*Exercise brief:* Everything from the line containing "(361.00 s to 362.00 s)" to the last line of the material below must be retyped exactly, both ends included; skip the pictures.

· · · · · · ·

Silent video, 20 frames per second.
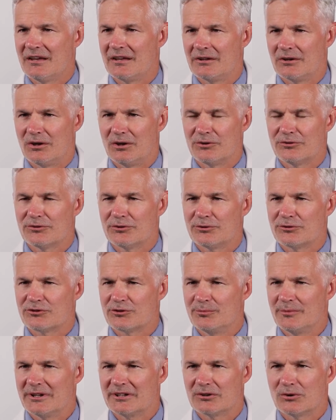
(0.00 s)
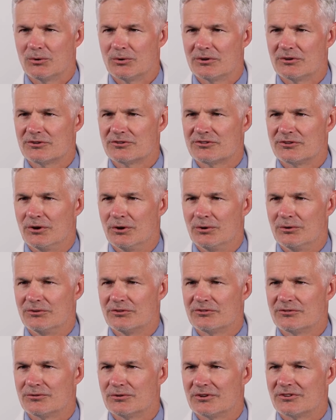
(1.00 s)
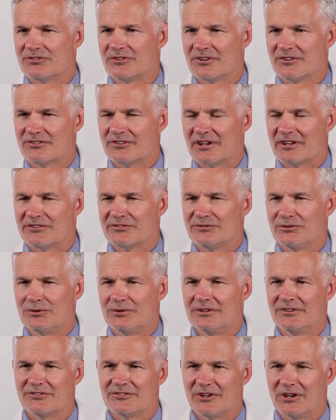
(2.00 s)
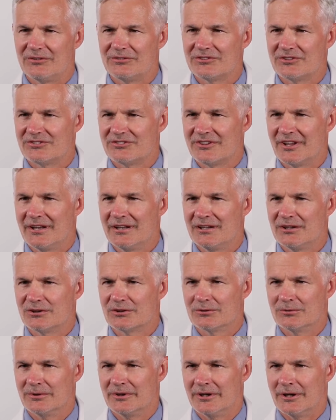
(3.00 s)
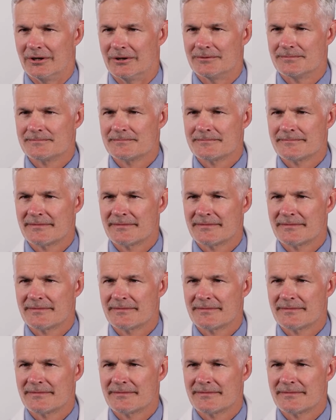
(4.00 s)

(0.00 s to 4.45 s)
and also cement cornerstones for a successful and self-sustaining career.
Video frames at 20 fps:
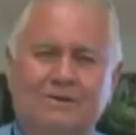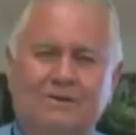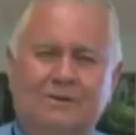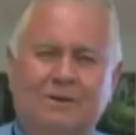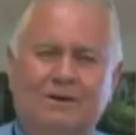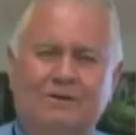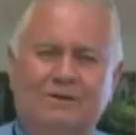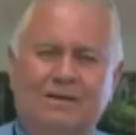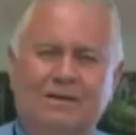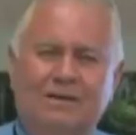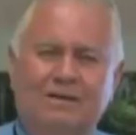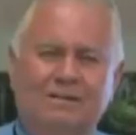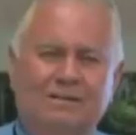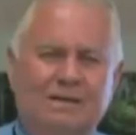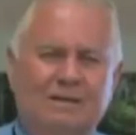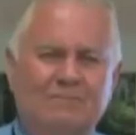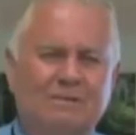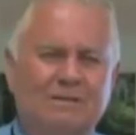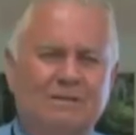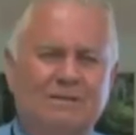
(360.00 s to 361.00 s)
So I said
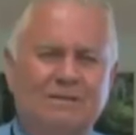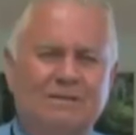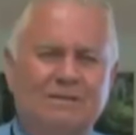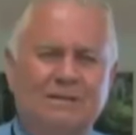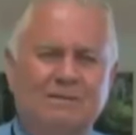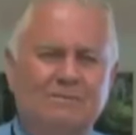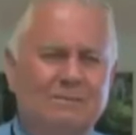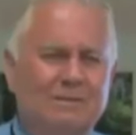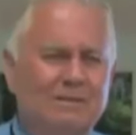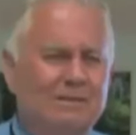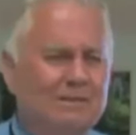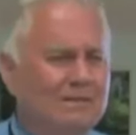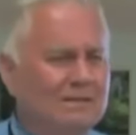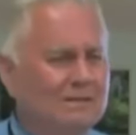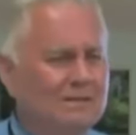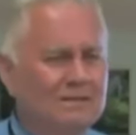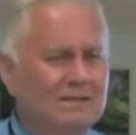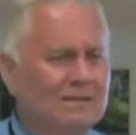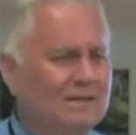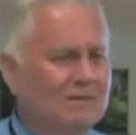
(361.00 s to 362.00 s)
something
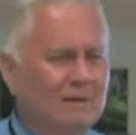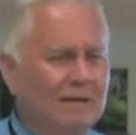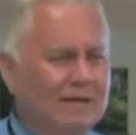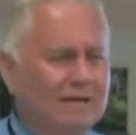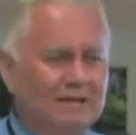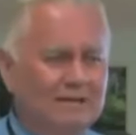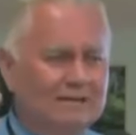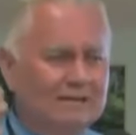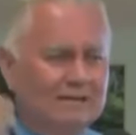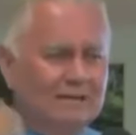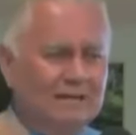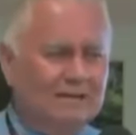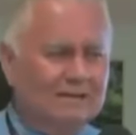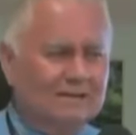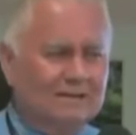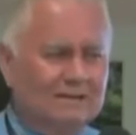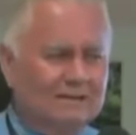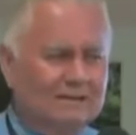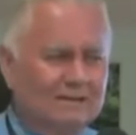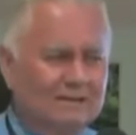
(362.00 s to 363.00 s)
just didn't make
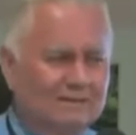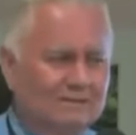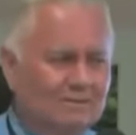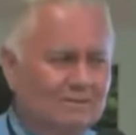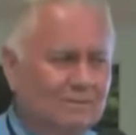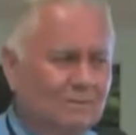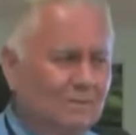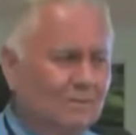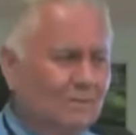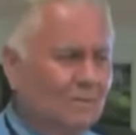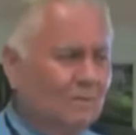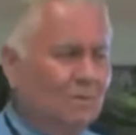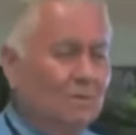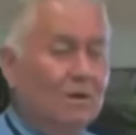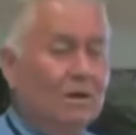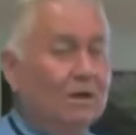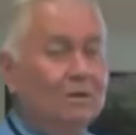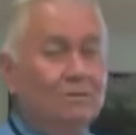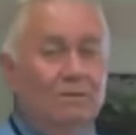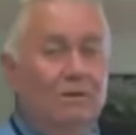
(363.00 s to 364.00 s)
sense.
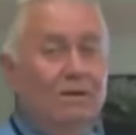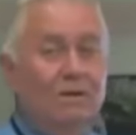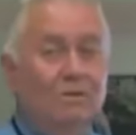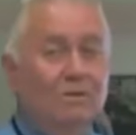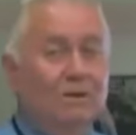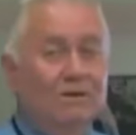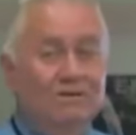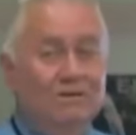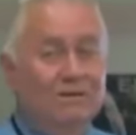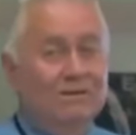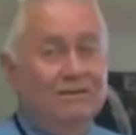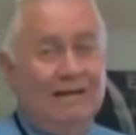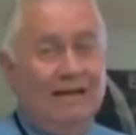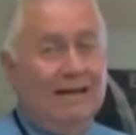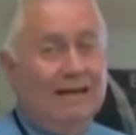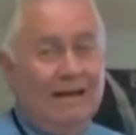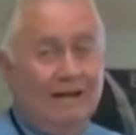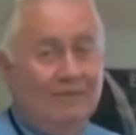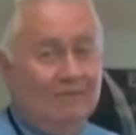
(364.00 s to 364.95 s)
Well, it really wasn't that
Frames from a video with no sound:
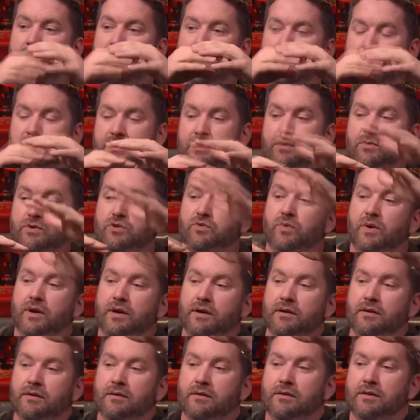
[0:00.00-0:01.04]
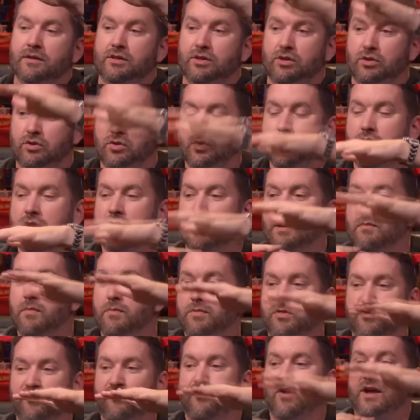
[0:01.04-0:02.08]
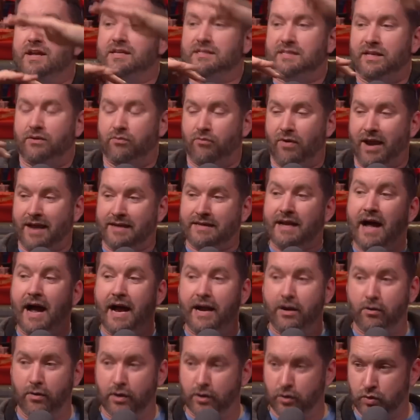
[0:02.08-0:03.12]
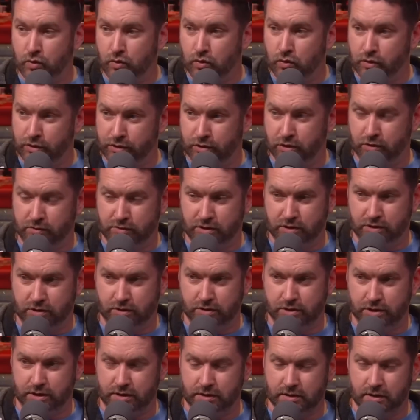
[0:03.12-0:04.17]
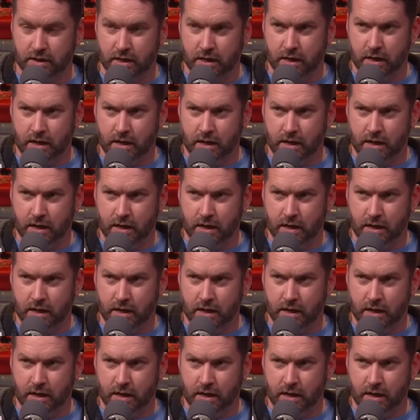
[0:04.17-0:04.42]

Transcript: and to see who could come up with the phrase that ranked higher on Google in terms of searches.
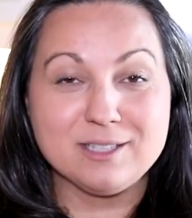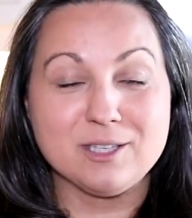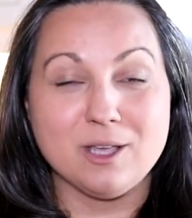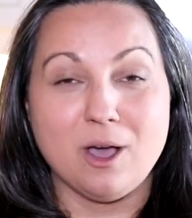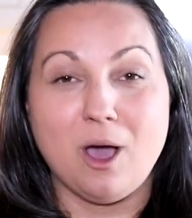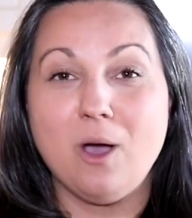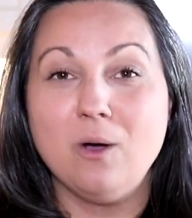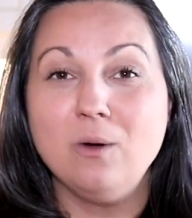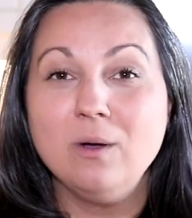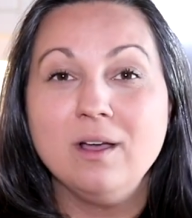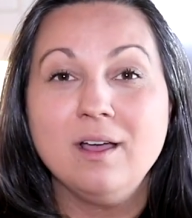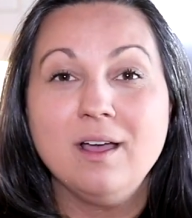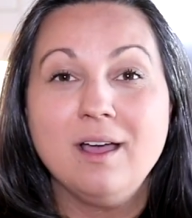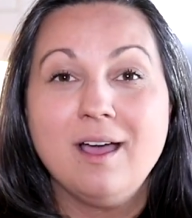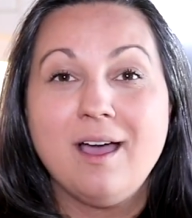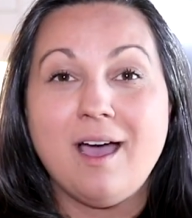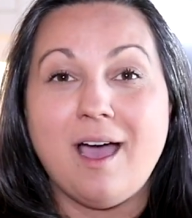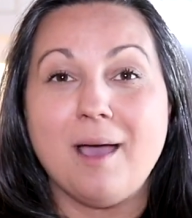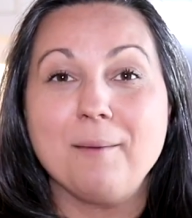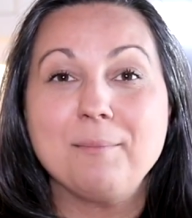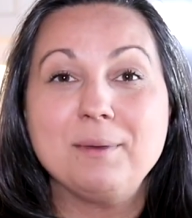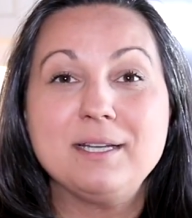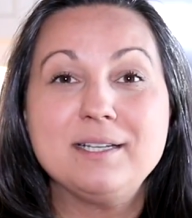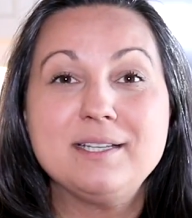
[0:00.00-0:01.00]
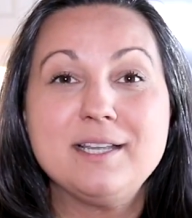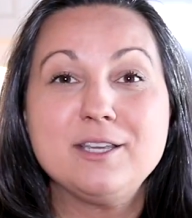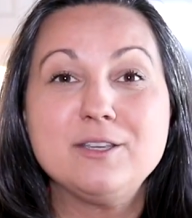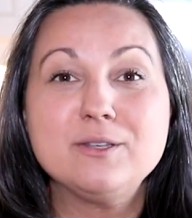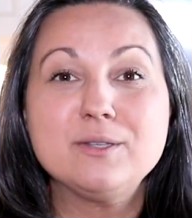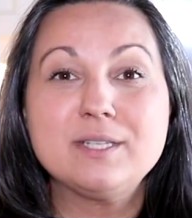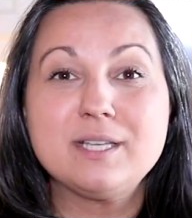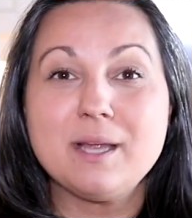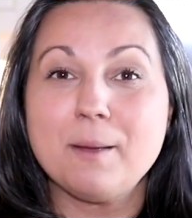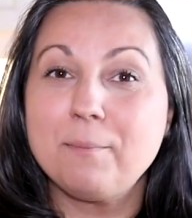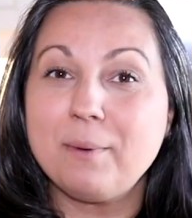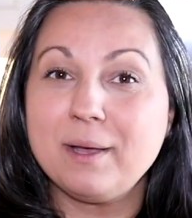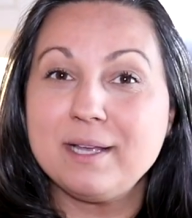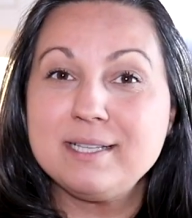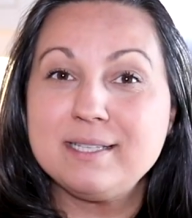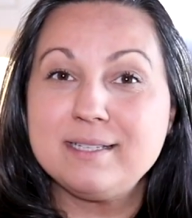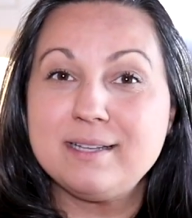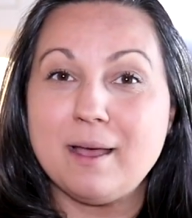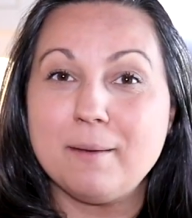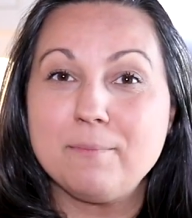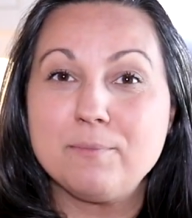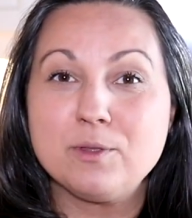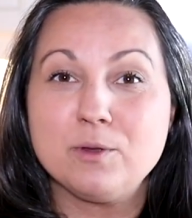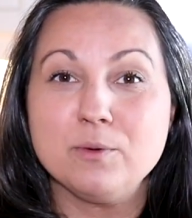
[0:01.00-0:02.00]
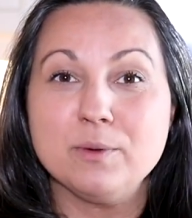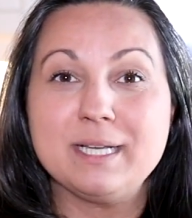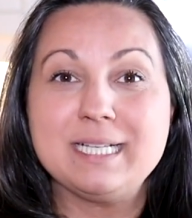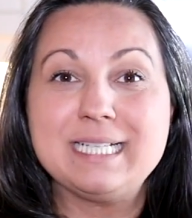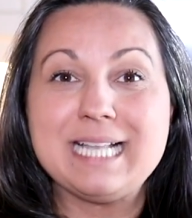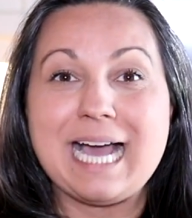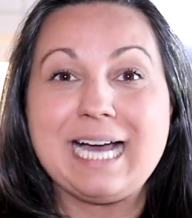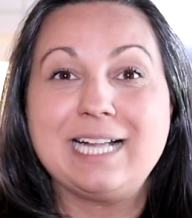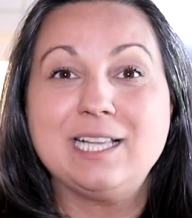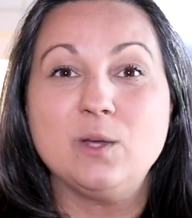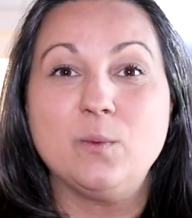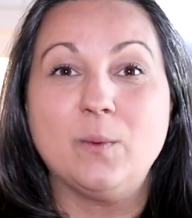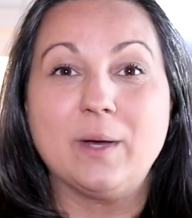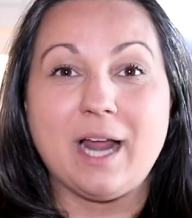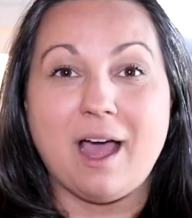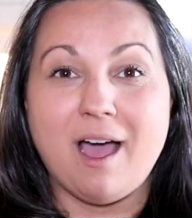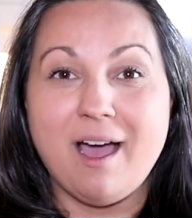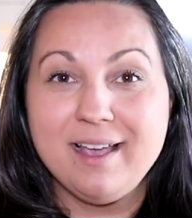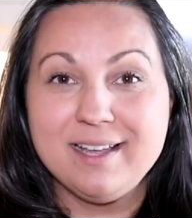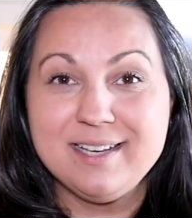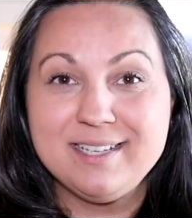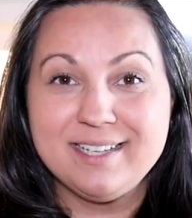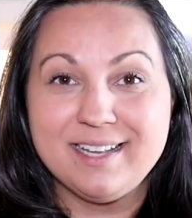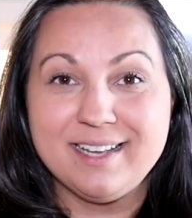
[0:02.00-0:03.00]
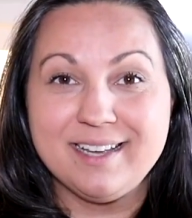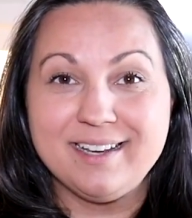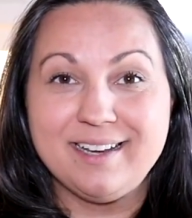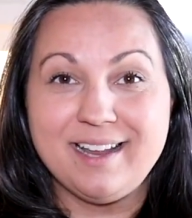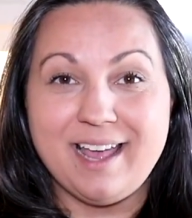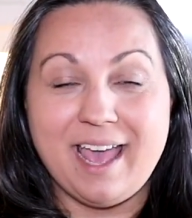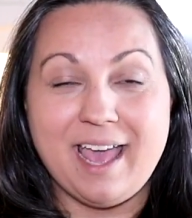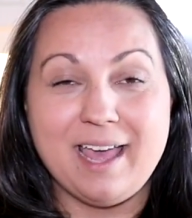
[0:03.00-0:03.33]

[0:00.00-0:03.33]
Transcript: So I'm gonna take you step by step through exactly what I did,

· · · · · · ·

*Response area:*
(361.00 s to 362.00 s)
something
(362.00 s to 363.00 s)
just didn't make
(363.00 s to 364.00 s)
sense.
(364.00 s to 364.95 s)
Well, it really wasn't that
Frames from a video with no sound:
[0:00.00-0:01.04]
[0:01.04-0:02.08]
[0:02.08-0:03.12]
[0:03.12-0:04.17]
[0:04.17-0:04.42]

Transcript: and to see who could come up with the phrase that ranked higher on Google in terms of searches.
[0:00.00-0:01.00]
[0:01.00-0:02.00]
[0:02.00-0:03.00]
[0:03.00-0:03.33]

[0:00.00-0:03.33]
Transcript: So I'm gonna take you step by step through exactly what I did,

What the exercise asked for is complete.